At least in the parts of Manhattan where researchers surveyed rat genetics, the rodents seem to have created communities that tend to stick to their location and don't mix too much with other communities (uptown rats are fairly different from downtown rats, for example).
Puckett cautions that in places that might see a greater influx of new rats, like ports in Brooklyn or Staten Island, that may be a different story. In those places, new rats - carrying new diseases - might have more luck gaining a foothold.
At least in Manhattan, however, populations of rats don't always spread pathogens to each other, even when they are close by, Matthew Combs, a Ph.D. student in that same lab and co-author of the study, told Business Insider. Risk for rat-carried diseases would vary depending how likely one rat is to pass on pathogens, fleas, or mites to a rat in a different community.
Why population is so hard to estimate
Despite being able to figure out where rats come from and how much their communities are influenced by outsiders, we can't really know how many there are.
In 2014, statistician Jonathan Auerbach calculated his two million estimate by checking rat sightings in city lots at two separate times and estimating the number of colonies in each lot. In New York's 842,000 lots, rats were reported in approximately 40,500 (about 5%).
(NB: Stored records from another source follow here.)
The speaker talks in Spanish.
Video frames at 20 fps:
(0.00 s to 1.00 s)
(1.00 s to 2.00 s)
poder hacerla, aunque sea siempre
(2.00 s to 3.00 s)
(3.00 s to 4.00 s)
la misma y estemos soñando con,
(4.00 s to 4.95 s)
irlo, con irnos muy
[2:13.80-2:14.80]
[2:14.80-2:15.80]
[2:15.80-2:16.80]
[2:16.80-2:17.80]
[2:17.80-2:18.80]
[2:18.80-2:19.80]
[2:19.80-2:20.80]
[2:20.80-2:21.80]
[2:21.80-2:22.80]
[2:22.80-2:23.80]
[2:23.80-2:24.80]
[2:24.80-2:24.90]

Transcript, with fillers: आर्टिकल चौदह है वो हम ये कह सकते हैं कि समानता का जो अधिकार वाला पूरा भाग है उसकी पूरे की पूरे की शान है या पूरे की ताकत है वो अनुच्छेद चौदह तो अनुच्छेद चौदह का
If there was a colony of 40 to 50 rats in each, that would put the total at approximately two million of the creatures, plus or minus 150,000.
That, of course, wouldn't count the potential colonies that live underneath the city.
Auerbach told Business Insider he hasn't checked out the topic recently, but that since rats rely on humans for food and shelter he doesn't imagine a meaningful population change unless human behavior has been dramatically altered.
But some places are more likely to report rat sightings than others. And at different times of year, populations spike or plummet - they're particularly high when new rat pups are weened in spring and again in late summer or early autumn.
Because there's so much variation, Combs said that the 2014 calculation is useful but that it should still be taken with a grain of salt.
The best way to measure population would be a capture, mark, recapture survey. Catch a number (say, 10,000) from a certain area, mark them, and release them back into the wild. Then after catching another 10,000 animals from the same area, you can see what percentage of those are marked and use that to estimate the total population. If 1% of the newly captured rats were marked, that would imply that 1% of the total population was marked, meaning a million rats total.
There are complications, however, even with this. The biggest is perhaps how to account for the high mortality rate among rats. But it's still considered the most effective way to make an estimate.
David Davis did a version of this survey back in 1949 when he calculated 250,000 rats, extrapolating the city's population based on a few areas. But things have changed a lot since then. And the NYC Department of Health did not approve Auerbach's request to capture and release large numbers of rats in 2014.
Without a more effective survey, we just won't know how many rats are in the city. As long as humans are there, though, the rats will be as well.
As Robert Sullivan, author of "Rats: Observations on the History and Habitat of the City's Most Unwanted Inhabitants," wrote in his book, perhaps that's just a part of being human:
"I think of rats as our mirror species, reversed but the same, thriving or suffering in the very cities where we do the same."